Dorcas fue la única discípula, catalogada como tal por Lucas, en las sagradas escrituras, y sus buenas acciones y su misericordia fueron descritas. Dorcas se dedicaba a hacer prendas para viudas en situación de necesidad, y tras morir en el 36 dC, Pedro la resucitó, siendo este el único caso de resurrección a manos de un apostol, reportado en el best seller católico. De aquí, The Generosity of Dorcas, un tributo a la mujer costurera, entregada a la buena causa, a manos de un voluntarioso bailarín, homenajeado por su director.

Como si de un spin-off se tratara, la comuna “mount olympiaca” debería haber agotado entradas para este espectáculo de Troubleyn/Jan Fabre, y la sensación con la que se queda uno, ante el flojo panorama butaquil es que o Matteo Sedda no era uno de nuestros guerreros de la belleza favorito, o que a Fabre le ha pasado factura el #MeToo que le aplicaron en Barcelona al cancelar la representación de la maratón de 24h, y el público madrileño se está vengando con esta taquilla.

Una preciosa escenografía diseñada por Jan Fabre, con bellísimo diseño de iluminación, que convierte los hilos de colores y las colosales agujas que penden sobre Matteo Sedda, en una catedral textil, donde se oficia esta liturgia danzante en comunión con la congregación de la platea.

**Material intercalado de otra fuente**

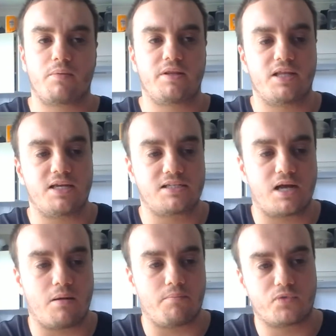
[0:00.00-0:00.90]
these
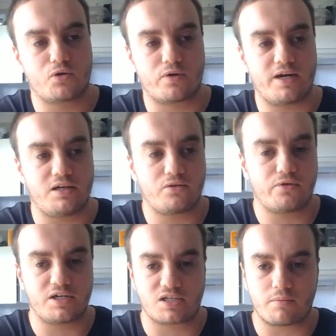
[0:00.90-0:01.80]
green
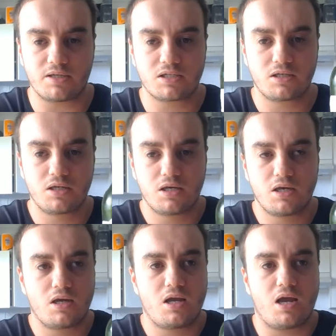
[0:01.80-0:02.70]
stubbies,
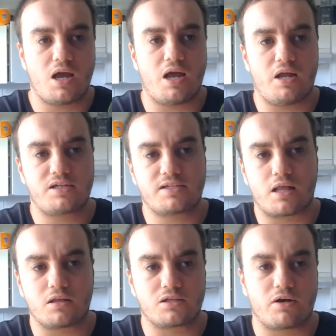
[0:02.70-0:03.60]
and
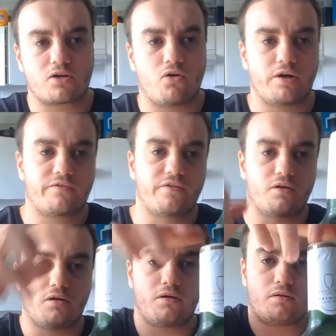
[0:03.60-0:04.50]
Stella's iconic for
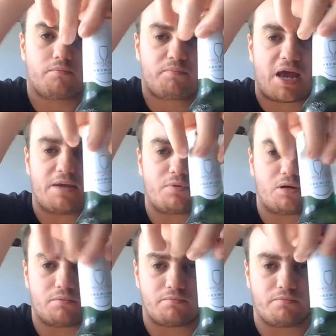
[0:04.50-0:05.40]
the
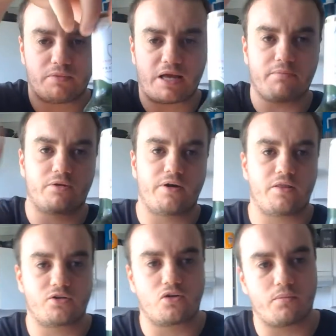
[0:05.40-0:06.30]
paper label around
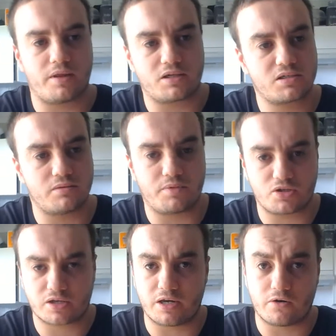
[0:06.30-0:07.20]
the top. That's a
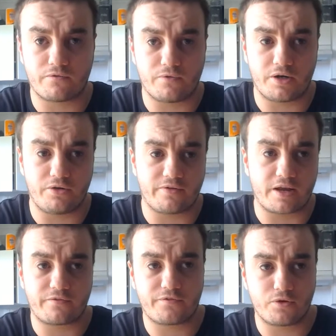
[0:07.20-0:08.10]
bitch to get off when you've had
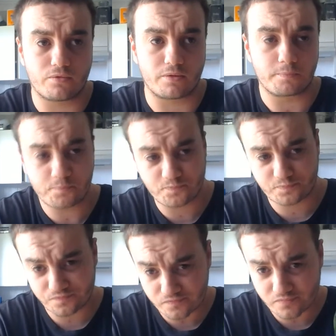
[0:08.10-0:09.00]
a few of them.
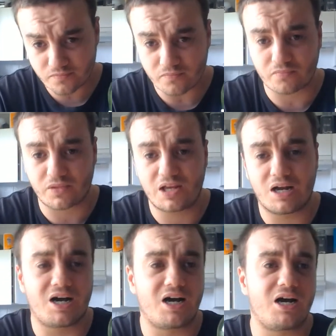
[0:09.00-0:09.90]

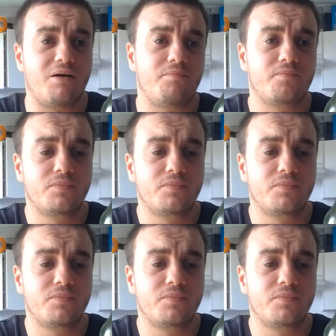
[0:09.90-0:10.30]
Can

Conceptualmente sencilla, la coreografía gira en torno al striptease literal del intérprete, entregando generosamente al público todo lo que tiene: su ropa, sus movimientos, su arte, y su persona.

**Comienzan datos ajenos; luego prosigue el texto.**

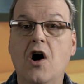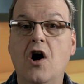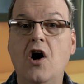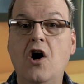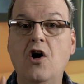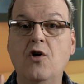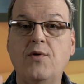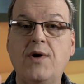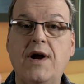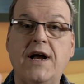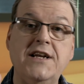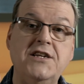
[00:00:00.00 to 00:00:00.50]

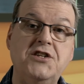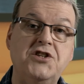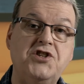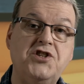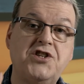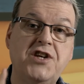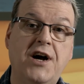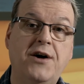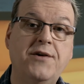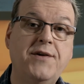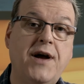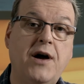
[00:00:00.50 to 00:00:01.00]
All right,
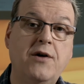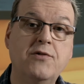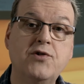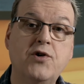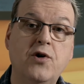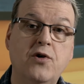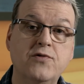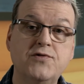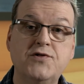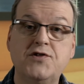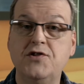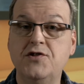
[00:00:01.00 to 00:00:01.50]
shout out
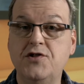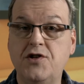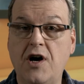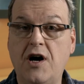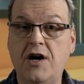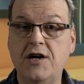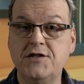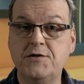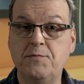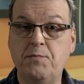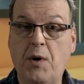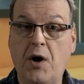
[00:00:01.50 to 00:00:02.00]
goes to
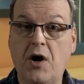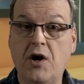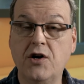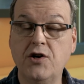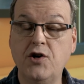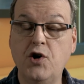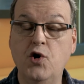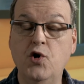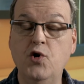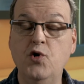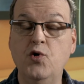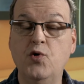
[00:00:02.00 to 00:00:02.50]

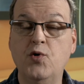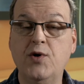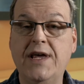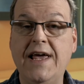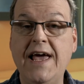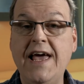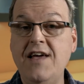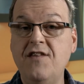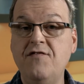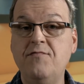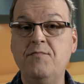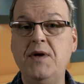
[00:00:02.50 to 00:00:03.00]
DodgeBard, who
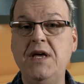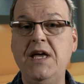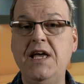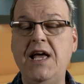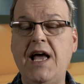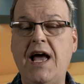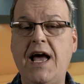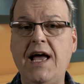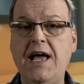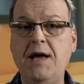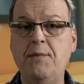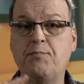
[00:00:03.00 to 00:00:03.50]
gave
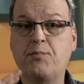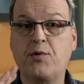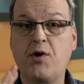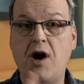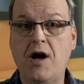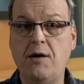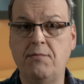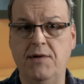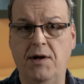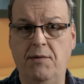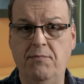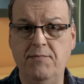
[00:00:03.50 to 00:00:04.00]
me a
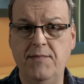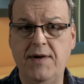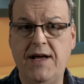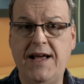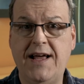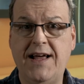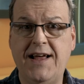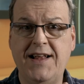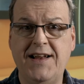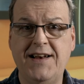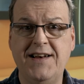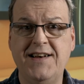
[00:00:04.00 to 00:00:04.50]
problem
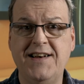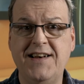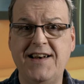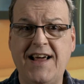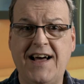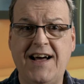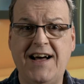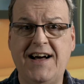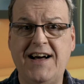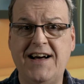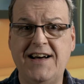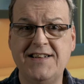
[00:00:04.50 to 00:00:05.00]
and
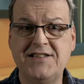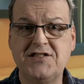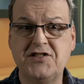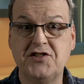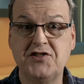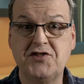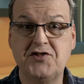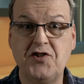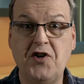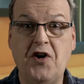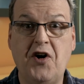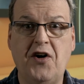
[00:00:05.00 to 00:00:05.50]
to
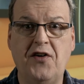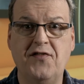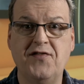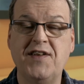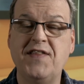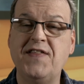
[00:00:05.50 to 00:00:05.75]
solve.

La dramaturgia de Miet Martens en conjunción con la música de Dag Taeldeman, envuelven al público en música electrónica de potentes bajos, sensuales acordes, y extasiantes repeticiones, pudiendo categorizarla como música electro-sacra, de la que yo comulgo. Matteo Sedda enhebra movimientos de ballet clásico, hilvana pasos de vogging, y todo para crear este tejido estético y coreográfico de gran impacto visual pero desconcertante en el concepto.

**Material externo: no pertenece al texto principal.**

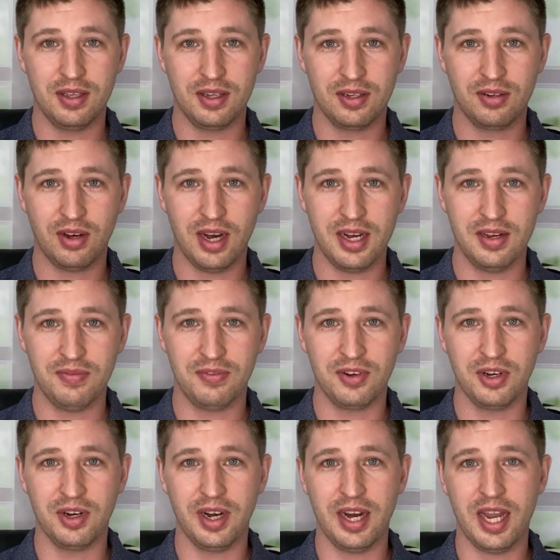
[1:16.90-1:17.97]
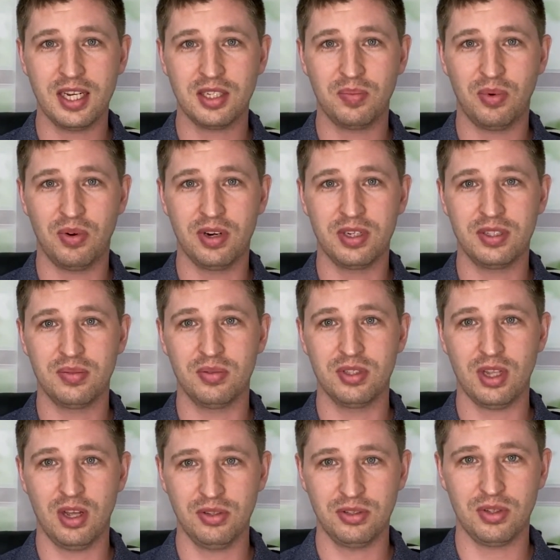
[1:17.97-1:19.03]
credit for your exports was
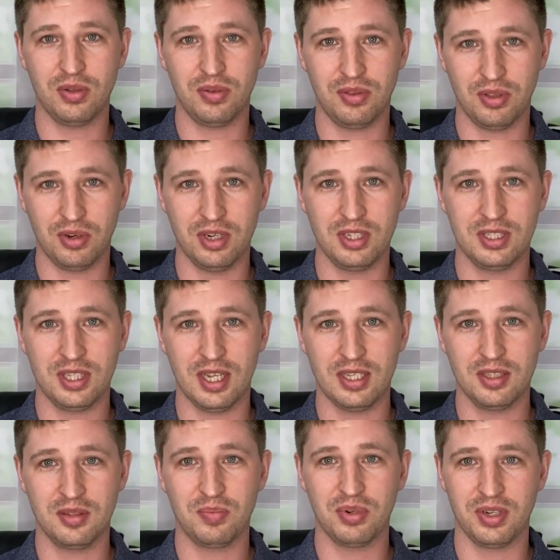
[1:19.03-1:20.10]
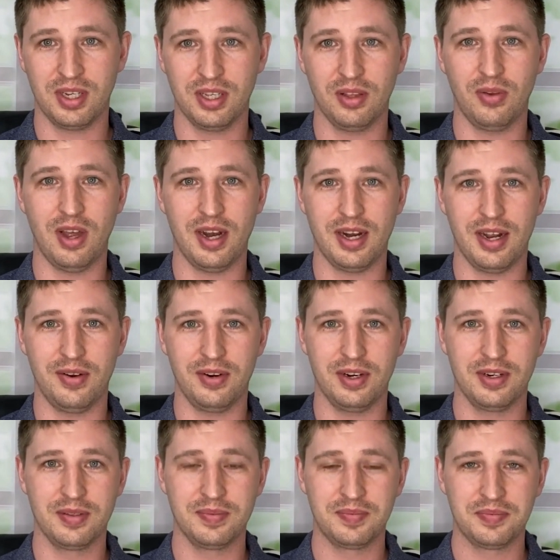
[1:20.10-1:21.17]
also 30 cents per kilowatt hour.
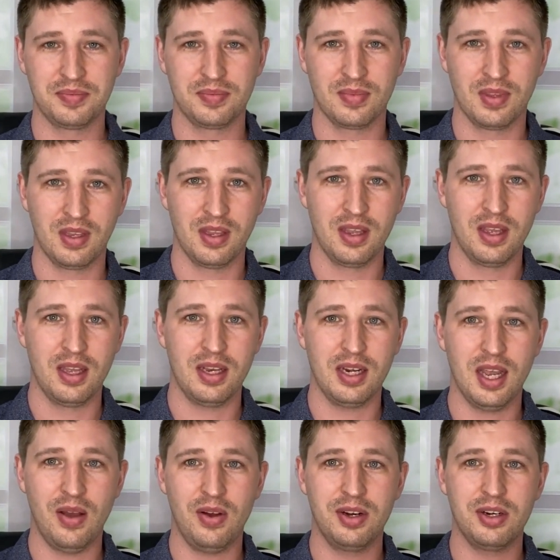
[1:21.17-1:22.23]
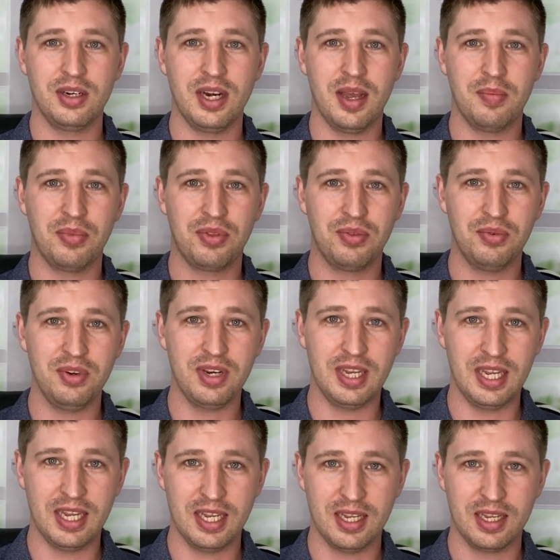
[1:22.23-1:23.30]
Now under NEM
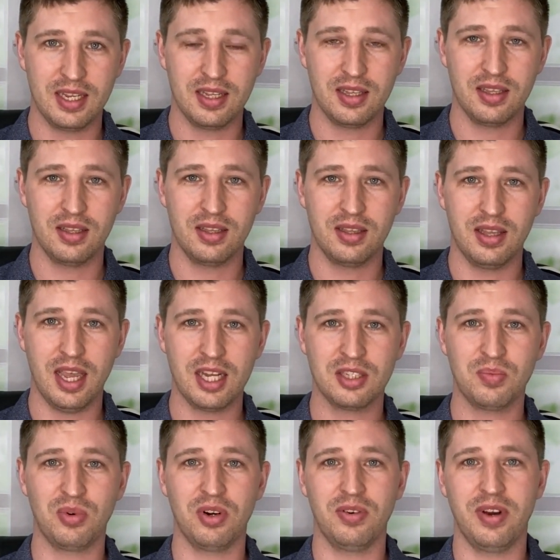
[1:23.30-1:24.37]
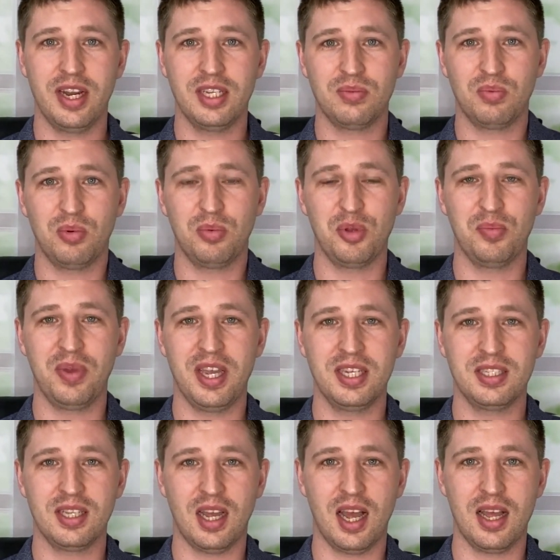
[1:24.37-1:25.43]
3, export rates will be
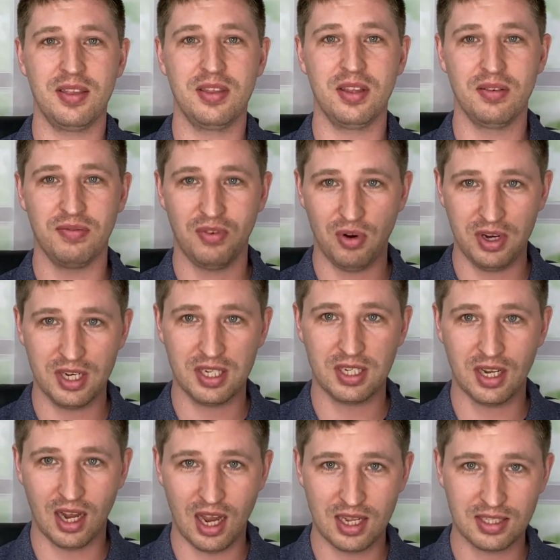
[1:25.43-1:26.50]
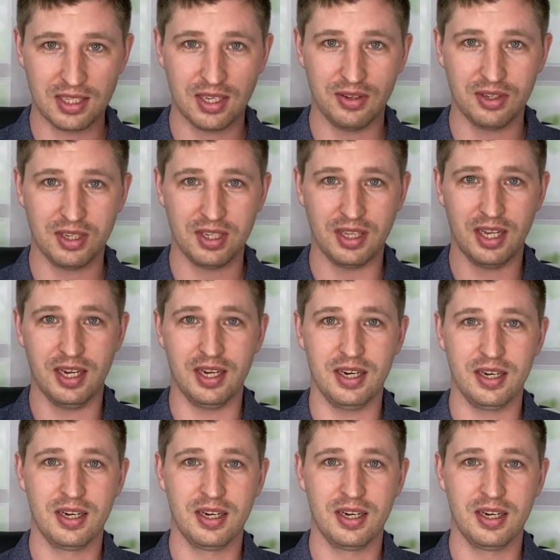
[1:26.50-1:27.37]
based on the avoided cost calculator,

Siendo este un homenaje, esperaba un lucimiento pleno del bailarín, a cuyo personaje no le son necesarios los guiños cómicos que solo una persona de la audiencia apreciaba, y que únicamente en el tramo final, en la simulada resurrección de Dorcas, cobra fuerza el montaje, según gana en oscuridad y abandona los juegos de luces que conectaban con un paisaje desértico americano, para transportarnos a una cripta oscura donde se acelera la pérdida de prendas, y The Generosity of Dorcas termina por ofrecérsenos plenamente.